Cortez Masto Joins Colleagues in Reintroducing the SECURE Act for TPS Recipients
Washington, D.C. – This week, U.S. Senator Catherine Cortez Masto (D-Nev.) joined Senators Chris Van Hollen (D-Md.), Ben Cardin (D-Md.), and over 20 of their Senate colleagues in the reintroduction of the Safe Environment from Countries Under Repression and in Emergency (SECURE) Act, legislation to allow qualified Temporary Protected Status (TPS) recipients to apply for legal permanent residency.

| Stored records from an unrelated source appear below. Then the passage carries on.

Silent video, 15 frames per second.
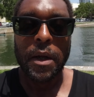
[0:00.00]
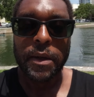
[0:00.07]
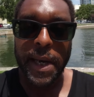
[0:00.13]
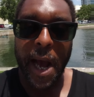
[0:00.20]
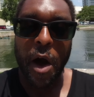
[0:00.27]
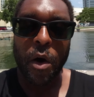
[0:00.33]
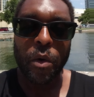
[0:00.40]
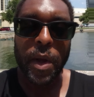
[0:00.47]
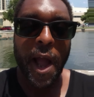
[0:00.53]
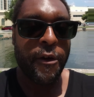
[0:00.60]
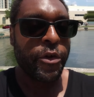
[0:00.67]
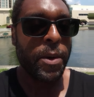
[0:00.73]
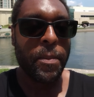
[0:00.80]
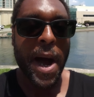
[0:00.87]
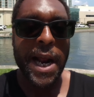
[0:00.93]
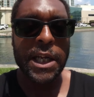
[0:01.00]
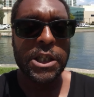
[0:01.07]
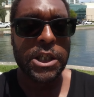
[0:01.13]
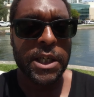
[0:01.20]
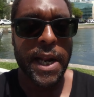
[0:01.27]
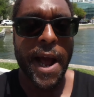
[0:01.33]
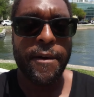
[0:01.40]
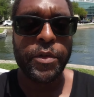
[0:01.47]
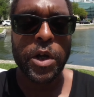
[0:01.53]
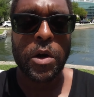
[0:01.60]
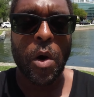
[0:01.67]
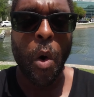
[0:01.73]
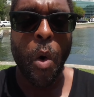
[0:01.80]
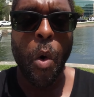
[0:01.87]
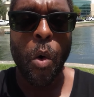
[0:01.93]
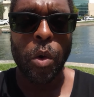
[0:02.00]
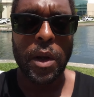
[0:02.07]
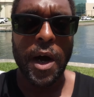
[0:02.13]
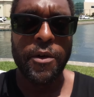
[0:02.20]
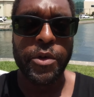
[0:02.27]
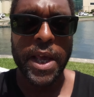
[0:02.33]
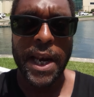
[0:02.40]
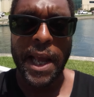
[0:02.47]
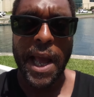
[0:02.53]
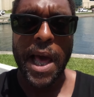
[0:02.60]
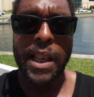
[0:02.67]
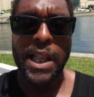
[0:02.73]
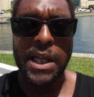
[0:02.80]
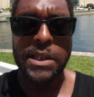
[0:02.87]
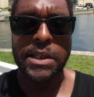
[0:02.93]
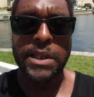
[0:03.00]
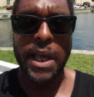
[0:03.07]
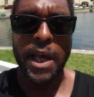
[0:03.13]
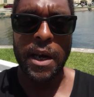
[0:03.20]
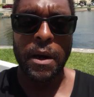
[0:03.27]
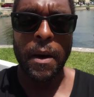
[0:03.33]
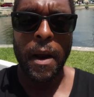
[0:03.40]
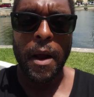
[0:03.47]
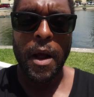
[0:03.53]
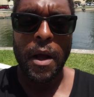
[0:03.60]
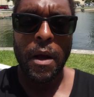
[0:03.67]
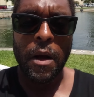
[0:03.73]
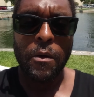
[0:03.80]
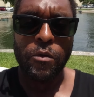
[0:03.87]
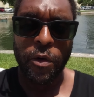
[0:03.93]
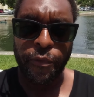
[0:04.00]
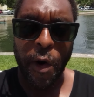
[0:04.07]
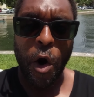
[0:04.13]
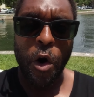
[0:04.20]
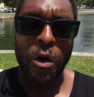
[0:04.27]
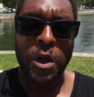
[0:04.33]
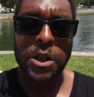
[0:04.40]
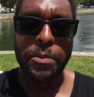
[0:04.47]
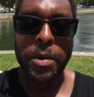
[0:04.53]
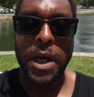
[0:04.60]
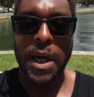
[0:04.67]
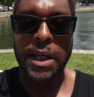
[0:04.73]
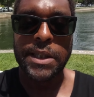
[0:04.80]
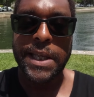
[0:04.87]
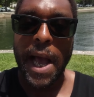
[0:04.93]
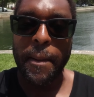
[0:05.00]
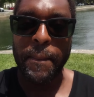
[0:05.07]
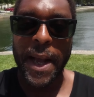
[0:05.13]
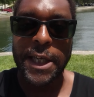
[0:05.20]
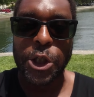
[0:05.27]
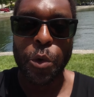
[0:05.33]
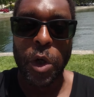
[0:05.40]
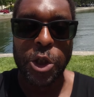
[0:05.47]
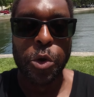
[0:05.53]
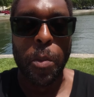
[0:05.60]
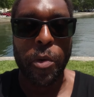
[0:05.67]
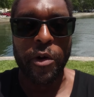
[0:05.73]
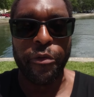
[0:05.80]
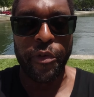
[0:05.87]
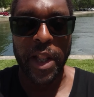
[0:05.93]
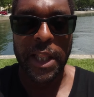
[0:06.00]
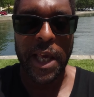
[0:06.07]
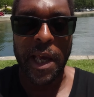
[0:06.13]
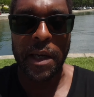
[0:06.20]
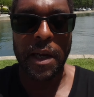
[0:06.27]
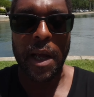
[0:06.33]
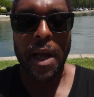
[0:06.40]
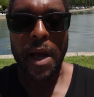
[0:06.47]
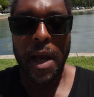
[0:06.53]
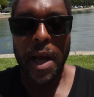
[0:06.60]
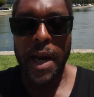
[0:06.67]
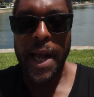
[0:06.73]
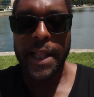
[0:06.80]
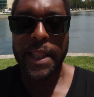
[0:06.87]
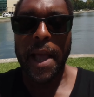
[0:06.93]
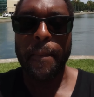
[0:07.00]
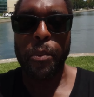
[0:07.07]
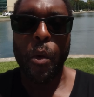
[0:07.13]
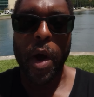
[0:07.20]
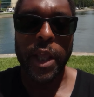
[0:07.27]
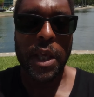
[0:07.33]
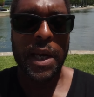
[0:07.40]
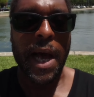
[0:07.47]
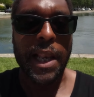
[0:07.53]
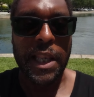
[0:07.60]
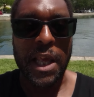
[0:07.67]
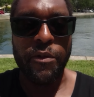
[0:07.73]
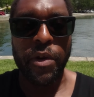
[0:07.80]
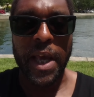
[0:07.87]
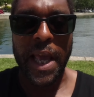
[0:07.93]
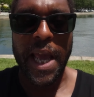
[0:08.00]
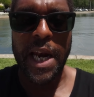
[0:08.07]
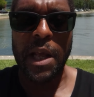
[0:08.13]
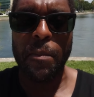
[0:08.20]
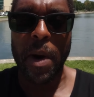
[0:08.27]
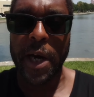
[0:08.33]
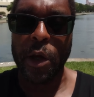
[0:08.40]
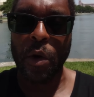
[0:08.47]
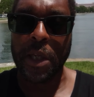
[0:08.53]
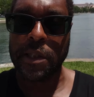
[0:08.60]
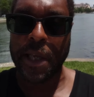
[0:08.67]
Now, everybody should have the goal of getting at least ten referrals, because that makes you a super affiliate. And at that point, you're not leaving any money on the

“In Nevada, over 6,300 individuals with Temporary Protected Status have called the Silver State home for many years, with some living and working in the state for decades. They have become our neighbors, co-workers, business owners, and so much more, adding to the beautiful social and economic fabric of our state. We must work to give these families the security and certainty they need to continue living and contributing to our country. That is why I’m proud to reintroduce the Safe Environment from Countries Under Repression and Emergency (SECURE) Act with my colleagues to finally create a permanent solution that protects TPS families in Nevada and across the country.”
Legislation text can be viewed HERE.
TPS is a temporary, legal status granted to foreign citizens who are endangered by conditions in their home country such as ongoing armed conflict, environmental disaster, epidemic, or other extraordinary events. Currently, there are approximately 411,000 people with TPS in the United States from ten designated countries: El Salvador, Haiti, Honduras, Nepal, Nicaragua, Somalia, Sudan, South Sudan, Syria, and Yemen. Nevada is home to 6,300 TPS holders from El Salvador, Honduras, and Haiti, as well as their 5,200 U.S.-born children.

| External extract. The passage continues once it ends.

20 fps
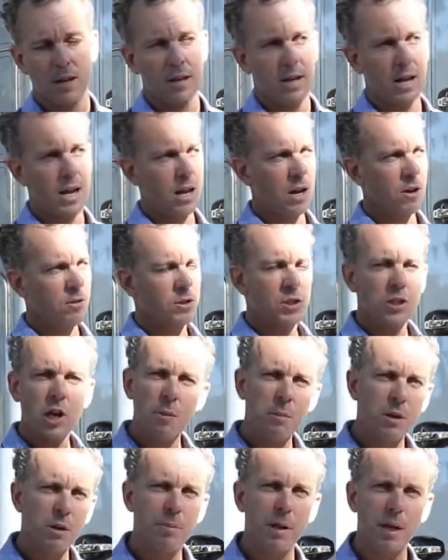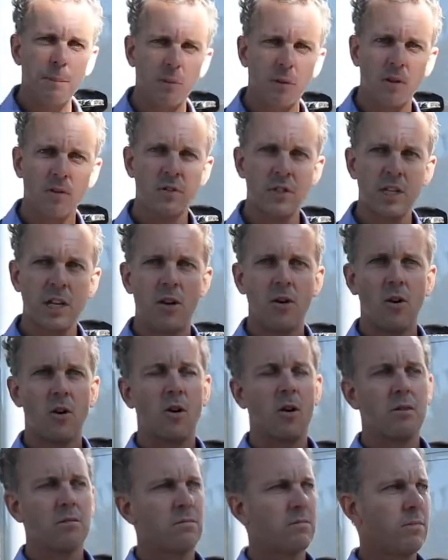Now so many people have said,
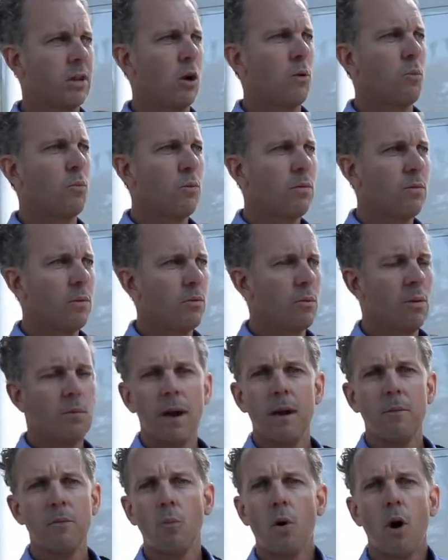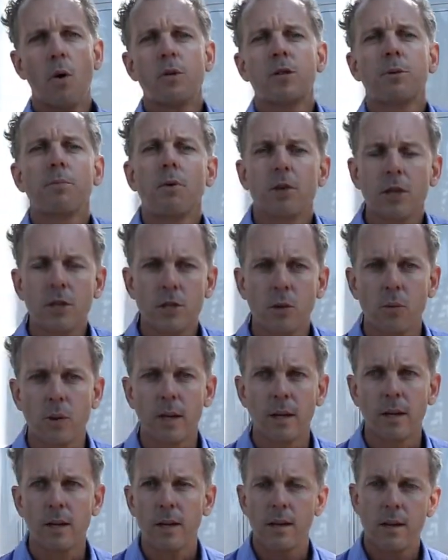oh, you know, why would you bother doing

TPS status is granted for set periods ranging from six to 18 months, requiring the Department of Homeland Security to extend a country's status on a recurring basis. Every time a country is recertified, recipients must reapply and pass a thorough background check.
In September 2020, a federal court of appeals ruled in favor of the Trump Administration and reversed a court order in the Ramos v. Nielsen lawsuit which halted the termination of TPS designations for El Salvador, Haiti, Nicaragua, and Sudan; this court order also stopped terminations of TPS for Honduras and Nepal. TPS recipients now face uncertainty as they wait for the pending re-hearing on the case. This uncertainty and the continued dangerous circumstances in their home countries has created considerable hardship for TPS recipients and their families, including American-born children. The SECURE Act will provide stability for these individuals and their communities by giving them the ability to apply for legal permanent residency. Under the bill, all TPS recipients who were qualified under the most recent TPS designation and who have been continuously present in the United States for at least three years would be eligible to apply for legal permanent residency.